The CEDEP campus was opened in 1971 by the then French finance minister, Valery Giscard d'Estaing, who was to become France's president just three years later. Designed by a contemporary French architect, Bernard de la Tour d'Auvergne, who also helped design the original buildings on the INSEAD campus, the buildings combine brick and glass to reflect the colors of the surrounding Fontainebleau Forest. The buildings were extended in 2000 with additional wings that conserve the architectural style of the original buildings. The campus grounds also feature large sculptures by a number of celebrated European sculptors, including Francois-Xavier and Claude Lalanne, who designed the original campus, and Francesco Marino di Teana. The campus interior houses a notable collection of contemporary wall carpets by the likes of Sonia Delaunay (co-founder of the Orphism movement), Ivan da Silva-Bruhns and Natalia Dumitresco.
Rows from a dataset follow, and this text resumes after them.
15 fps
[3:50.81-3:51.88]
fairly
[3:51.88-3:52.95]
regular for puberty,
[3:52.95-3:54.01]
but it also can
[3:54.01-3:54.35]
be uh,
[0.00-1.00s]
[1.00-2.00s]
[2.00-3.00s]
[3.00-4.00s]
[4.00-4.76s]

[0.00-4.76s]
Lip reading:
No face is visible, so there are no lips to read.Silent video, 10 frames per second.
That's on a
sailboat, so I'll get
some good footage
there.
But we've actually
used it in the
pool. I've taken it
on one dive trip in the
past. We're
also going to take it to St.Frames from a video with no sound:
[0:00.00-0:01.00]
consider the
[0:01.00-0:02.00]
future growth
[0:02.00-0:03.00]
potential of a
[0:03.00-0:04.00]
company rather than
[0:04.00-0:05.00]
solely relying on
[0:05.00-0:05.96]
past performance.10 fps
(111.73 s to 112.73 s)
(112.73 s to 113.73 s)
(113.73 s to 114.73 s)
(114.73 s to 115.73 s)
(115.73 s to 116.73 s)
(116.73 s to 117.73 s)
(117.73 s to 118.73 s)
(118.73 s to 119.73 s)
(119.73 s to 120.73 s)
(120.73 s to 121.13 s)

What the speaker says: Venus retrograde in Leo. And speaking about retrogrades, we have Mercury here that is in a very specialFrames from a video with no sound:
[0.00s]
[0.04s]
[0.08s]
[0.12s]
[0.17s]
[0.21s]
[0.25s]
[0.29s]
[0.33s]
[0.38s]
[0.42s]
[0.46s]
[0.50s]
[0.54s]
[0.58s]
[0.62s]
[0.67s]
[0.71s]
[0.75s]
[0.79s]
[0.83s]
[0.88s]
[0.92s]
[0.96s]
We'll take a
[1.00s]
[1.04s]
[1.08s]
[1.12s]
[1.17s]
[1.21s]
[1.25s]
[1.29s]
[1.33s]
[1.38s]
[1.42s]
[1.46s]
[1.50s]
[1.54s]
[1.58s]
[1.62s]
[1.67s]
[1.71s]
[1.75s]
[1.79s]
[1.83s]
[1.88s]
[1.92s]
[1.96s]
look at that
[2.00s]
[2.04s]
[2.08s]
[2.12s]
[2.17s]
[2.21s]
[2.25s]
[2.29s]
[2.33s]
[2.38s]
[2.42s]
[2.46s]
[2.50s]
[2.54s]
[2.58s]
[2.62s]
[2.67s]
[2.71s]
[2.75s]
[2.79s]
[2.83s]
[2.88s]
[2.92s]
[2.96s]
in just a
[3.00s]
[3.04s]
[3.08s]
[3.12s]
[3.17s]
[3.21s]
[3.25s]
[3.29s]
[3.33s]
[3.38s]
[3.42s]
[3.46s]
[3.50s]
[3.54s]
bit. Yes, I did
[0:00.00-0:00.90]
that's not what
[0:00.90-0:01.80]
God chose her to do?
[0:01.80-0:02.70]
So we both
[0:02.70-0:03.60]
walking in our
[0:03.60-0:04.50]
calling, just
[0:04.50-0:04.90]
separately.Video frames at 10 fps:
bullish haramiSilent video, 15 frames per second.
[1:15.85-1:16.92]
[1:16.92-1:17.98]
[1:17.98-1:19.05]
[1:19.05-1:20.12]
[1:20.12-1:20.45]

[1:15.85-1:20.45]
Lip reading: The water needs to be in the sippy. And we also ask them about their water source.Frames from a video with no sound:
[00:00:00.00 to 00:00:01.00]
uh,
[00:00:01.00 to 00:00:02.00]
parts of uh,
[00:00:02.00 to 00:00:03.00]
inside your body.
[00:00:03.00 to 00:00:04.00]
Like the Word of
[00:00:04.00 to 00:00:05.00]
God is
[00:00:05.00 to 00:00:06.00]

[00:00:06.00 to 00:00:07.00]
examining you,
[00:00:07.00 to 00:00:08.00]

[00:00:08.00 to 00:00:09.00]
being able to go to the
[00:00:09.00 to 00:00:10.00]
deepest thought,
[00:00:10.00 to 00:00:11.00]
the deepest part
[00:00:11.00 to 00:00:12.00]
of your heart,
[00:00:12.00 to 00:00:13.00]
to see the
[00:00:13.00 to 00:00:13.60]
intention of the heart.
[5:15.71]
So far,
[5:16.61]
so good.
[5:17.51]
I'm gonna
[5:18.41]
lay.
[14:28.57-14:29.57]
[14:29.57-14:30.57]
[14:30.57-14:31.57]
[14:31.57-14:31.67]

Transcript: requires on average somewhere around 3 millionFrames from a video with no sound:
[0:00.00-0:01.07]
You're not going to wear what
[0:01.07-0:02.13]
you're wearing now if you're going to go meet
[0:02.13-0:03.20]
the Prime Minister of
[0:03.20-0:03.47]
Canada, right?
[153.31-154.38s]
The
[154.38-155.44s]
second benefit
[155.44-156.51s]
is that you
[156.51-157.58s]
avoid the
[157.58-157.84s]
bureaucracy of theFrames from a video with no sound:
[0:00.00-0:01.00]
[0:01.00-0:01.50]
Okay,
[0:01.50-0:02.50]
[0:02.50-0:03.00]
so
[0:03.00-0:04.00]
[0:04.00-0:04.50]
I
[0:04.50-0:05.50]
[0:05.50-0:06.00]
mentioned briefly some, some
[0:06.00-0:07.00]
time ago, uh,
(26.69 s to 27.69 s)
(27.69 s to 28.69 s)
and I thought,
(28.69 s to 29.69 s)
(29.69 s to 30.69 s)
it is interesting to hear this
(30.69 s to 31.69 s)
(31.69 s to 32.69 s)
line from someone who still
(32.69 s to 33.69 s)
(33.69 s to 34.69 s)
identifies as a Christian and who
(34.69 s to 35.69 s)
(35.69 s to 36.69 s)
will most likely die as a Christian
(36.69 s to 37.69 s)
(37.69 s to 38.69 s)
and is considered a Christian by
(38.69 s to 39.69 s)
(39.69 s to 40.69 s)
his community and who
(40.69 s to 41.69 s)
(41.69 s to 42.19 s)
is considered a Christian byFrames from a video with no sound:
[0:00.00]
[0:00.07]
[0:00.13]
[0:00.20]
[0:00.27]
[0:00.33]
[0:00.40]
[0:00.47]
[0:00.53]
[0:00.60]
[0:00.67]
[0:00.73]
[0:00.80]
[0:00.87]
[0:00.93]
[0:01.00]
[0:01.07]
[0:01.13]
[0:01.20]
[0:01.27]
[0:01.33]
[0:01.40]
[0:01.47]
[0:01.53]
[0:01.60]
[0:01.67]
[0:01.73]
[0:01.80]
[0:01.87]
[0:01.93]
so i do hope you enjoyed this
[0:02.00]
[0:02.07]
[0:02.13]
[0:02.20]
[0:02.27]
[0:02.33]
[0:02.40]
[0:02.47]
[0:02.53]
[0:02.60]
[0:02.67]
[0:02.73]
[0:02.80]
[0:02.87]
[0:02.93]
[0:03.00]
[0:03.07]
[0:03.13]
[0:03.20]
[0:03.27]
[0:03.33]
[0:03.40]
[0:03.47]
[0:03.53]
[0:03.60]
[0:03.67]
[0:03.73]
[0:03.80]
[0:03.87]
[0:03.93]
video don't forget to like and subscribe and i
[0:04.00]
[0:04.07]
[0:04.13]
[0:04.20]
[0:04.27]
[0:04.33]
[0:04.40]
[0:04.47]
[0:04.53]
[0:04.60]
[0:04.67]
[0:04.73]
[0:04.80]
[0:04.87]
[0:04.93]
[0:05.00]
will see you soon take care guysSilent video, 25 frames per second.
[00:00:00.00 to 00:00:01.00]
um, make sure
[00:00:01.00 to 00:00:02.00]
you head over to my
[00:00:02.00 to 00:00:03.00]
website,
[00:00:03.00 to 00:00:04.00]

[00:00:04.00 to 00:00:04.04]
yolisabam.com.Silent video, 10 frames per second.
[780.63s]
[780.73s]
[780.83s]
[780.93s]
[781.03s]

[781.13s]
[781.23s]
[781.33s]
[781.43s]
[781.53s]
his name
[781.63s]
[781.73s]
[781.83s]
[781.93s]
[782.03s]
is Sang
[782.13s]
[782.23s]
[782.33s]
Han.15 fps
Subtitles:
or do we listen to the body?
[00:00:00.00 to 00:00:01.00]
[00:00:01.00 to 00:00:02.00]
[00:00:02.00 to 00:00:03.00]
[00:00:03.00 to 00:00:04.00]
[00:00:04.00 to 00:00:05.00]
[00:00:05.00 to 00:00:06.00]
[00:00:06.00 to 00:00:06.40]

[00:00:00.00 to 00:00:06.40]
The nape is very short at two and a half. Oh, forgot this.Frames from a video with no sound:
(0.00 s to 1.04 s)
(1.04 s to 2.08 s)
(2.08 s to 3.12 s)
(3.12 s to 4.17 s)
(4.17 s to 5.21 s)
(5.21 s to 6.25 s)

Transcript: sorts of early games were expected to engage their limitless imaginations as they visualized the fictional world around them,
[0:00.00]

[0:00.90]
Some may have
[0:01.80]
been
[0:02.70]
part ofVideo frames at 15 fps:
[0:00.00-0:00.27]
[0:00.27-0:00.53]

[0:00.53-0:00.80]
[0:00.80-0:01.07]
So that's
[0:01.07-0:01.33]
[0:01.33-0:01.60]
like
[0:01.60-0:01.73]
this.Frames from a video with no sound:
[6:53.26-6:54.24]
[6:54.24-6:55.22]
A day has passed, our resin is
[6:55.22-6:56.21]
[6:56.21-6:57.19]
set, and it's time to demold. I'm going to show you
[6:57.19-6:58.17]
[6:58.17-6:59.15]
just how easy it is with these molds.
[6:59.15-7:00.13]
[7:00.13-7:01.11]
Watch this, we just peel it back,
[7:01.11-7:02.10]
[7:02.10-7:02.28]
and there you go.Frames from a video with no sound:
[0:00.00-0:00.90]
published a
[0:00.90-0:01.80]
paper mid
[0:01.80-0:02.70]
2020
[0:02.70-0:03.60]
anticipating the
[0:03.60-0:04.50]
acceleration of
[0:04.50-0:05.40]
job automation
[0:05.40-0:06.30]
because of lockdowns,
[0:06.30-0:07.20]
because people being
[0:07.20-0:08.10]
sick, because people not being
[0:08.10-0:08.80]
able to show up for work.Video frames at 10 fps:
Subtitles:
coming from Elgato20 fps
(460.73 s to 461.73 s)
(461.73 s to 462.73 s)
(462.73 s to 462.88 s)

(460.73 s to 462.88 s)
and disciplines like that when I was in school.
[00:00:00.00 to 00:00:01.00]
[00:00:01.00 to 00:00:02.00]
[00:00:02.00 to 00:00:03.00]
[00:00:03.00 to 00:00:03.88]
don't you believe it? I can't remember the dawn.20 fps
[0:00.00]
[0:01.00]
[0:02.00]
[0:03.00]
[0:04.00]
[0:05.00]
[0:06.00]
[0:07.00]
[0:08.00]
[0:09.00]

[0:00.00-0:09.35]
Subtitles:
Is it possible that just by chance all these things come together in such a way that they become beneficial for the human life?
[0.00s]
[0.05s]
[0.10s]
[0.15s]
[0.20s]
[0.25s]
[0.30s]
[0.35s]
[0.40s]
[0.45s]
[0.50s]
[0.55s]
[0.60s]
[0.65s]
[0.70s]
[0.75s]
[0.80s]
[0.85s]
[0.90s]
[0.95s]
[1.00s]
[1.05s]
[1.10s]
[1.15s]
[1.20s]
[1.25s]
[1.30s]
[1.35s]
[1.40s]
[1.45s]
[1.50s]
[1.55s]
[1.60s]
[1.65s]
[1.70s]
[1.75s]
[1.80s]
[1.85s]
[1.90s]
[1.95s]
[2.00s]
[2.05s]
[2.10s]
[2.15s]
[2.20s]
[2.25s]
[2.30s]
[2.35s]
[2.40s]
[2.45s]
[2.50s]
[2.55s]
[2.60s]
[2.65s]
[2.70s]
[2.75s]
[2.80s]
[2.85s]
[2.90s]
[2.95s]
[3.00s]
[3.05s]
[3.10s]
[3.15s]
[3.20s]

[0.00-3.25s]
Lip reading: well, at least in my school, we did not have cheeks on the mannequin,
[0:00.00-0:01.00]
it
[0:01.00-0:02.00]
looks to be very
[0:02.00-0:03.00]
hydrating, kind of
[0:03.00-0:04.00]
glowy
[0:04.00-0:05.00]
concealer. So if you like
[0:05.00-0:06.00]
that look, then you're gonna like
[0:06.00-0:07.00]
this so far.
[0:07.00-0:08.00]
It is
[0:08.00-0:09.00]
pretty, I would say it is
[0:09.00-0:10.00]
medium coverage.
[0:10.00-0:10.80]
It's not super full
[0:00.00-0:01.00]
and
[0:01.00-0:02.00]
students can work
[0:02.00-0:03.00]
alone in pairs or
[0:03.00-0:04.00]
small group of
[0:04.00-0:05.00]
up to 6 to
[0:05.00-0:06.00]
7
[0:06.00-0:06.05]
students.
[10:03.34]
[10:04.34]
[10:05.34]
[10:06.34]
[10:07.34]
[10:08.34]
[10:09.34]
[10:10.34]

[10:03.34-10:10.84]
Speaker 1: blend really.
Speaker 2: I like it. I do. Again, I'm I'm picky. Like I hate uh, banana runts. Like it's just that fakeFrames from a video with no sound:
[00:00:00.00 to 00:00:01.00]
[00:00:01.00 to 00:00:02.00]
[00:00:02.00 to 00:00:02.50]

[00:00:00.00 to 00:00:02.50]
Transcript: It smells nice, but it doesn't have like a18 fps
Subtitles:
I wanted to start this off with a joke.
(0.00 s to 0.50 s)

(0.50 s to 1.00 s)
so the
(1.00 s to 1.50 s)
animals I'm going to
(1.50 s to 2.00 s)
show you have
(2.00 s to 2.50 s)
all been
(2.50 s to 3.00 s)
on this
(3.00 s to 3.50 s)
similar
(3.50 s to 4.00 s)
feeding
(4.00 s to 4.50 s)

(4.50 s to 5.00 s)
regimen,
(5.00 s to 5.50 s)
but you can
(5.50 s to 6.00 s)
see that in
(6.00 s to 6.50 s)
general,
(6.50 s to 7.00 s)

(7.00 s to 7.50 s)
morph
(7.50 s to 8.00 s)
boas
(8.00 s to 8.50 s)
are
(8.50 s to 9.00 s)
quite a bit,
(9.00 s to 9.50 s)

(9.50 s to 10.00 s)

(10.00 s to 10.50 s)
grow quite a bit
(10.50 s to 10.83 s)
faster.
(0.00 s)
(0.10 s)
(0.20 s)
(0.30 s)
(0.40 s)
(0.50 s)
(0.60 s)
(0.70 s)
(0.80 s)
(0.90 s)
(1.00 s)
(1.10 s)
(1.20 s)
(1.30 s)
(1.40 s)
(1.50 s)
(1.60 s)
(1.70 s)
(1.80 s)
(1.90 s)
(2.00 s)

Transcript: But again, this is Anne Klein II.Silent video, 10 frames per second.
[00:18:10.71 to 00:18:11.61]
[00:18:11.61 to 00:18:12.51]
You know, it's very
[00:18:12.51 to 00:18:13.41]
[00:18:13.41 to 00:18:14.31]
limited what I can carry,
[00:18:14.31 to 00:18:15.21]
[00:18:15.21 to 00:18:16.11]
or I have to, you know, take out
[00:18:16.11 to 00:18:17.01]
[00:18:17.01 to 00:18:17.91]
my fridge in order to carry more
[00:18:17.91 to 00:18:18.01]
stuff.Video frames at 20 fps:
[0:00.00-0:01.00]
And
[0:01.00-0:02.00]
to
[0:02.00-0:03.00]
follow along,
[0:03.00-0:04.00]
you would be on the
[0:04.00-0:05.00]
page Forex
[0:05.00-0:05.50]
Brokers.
CEDEP's evolution was greatly influenced by two long-serving directors. In 1971 Salvatore Teresi, an INSEAD Marketing professor who was also one of CEDEP's founders, became its first director general. Over the following 20 years he oversaw an expansion in membership to 23 companies that resulted in more than 6,000 participants attending CEDEP's programs.

Claude Michaud, Teresi's Deputy Director (and also an INSEAD professor), took over in 1991 and led CEDEP for the next 16 years. Under his leadership CEDEP extended its membership to 20 members, including companies from outside Europe, most notably Tata Steel. It was also under Michaud's tenure that CEDEP started offering off-campus programs, in Hong Kong, Singapore, and India. Under the tenure of Michaud's successor, Han van Dissel, CEDEP extended its overseas activities, offering off-campus programs in China, Brazil, Canada and South Korea.

In 1979, an INSEAD decision-science professor, Robin M Hogarth, who also taught at CEDEP, undertook an in-depth study of CEDEP's General Management Program in order to assess whether executive education improved managerial decision-making. This project resulted in a book, Evaluating Management Education, published by John Wiley & Sons in 1979 ( ISBN 978-0471997399).

== Chronology ==
- 1969: Foundation of CEDEP by six European companies
- 1971: CEDEP building inaugurated and launch of the first General Management Program (GMP)
- 1971-79: A.P.Moller, Baring Brothers, Ericsson, Fiat, Renault, Midland Bank (later HSBC) and Electrabel (later GDF Suez) become members
- 1979: First Company Specific Programme (CSP) for L'Oréal
- 1988: Launch of Operational Management Program (OMP)
- 1991: First non-European member, Tata Steel
- 1996: First American member, BMS
- 2000: Extension of buildings and opening of new restaurant
- 2005: First off-campus programs delivered in India, for Aviva and Axa
- 2011: Launch of Mastering Business Excellence (MBE) program in Shanghai
- 2012: Launch of MBE in Brazil
- 2013: First Danone Lead Ahead Program in Seoul, South Korea.
- 2015: MBE in Montreal, Canada, in partnership with HEC Montreal

== Membership ==

CEDEP currently has 21 members, which have been with CEDEP for an average of 15 years (a third for over 25 years). Membership is not exclusive and there is no membership fee, simply a commitment to enroll a minimum number of participants on CEDEP programmes. Admission to the consortium requires approval by existing members.

== Management and oversight ==

CEDEP directly employs 26 people in program design, support, and member relationship roles. Leadership is provided by a director, who reports to the CEDEP Board, which is appointed by member companies. The current director is Thomas Hinterseer.

=== Past directors ===
- 1971-91: Salvatore Teresi
- 1991-2007: Claude Michaud
- 2007-11: Han van Dissel
- 2011-15: Jens Meyer
- 2015-16: Gerard Soyer
- 2016-: Thomas Hinterseer

== CEDEP Fellows Programme ==
Membership relations are largely maintained through CEDEP's Fellows Program. Each member is assigned a CEDEP Fellow, who is typically a regular CEDEP faculty participant. Fellows typically serve as program directors for their Company, work with the Dean of Programmes to develop courses, and assist the director general in recruiting new members.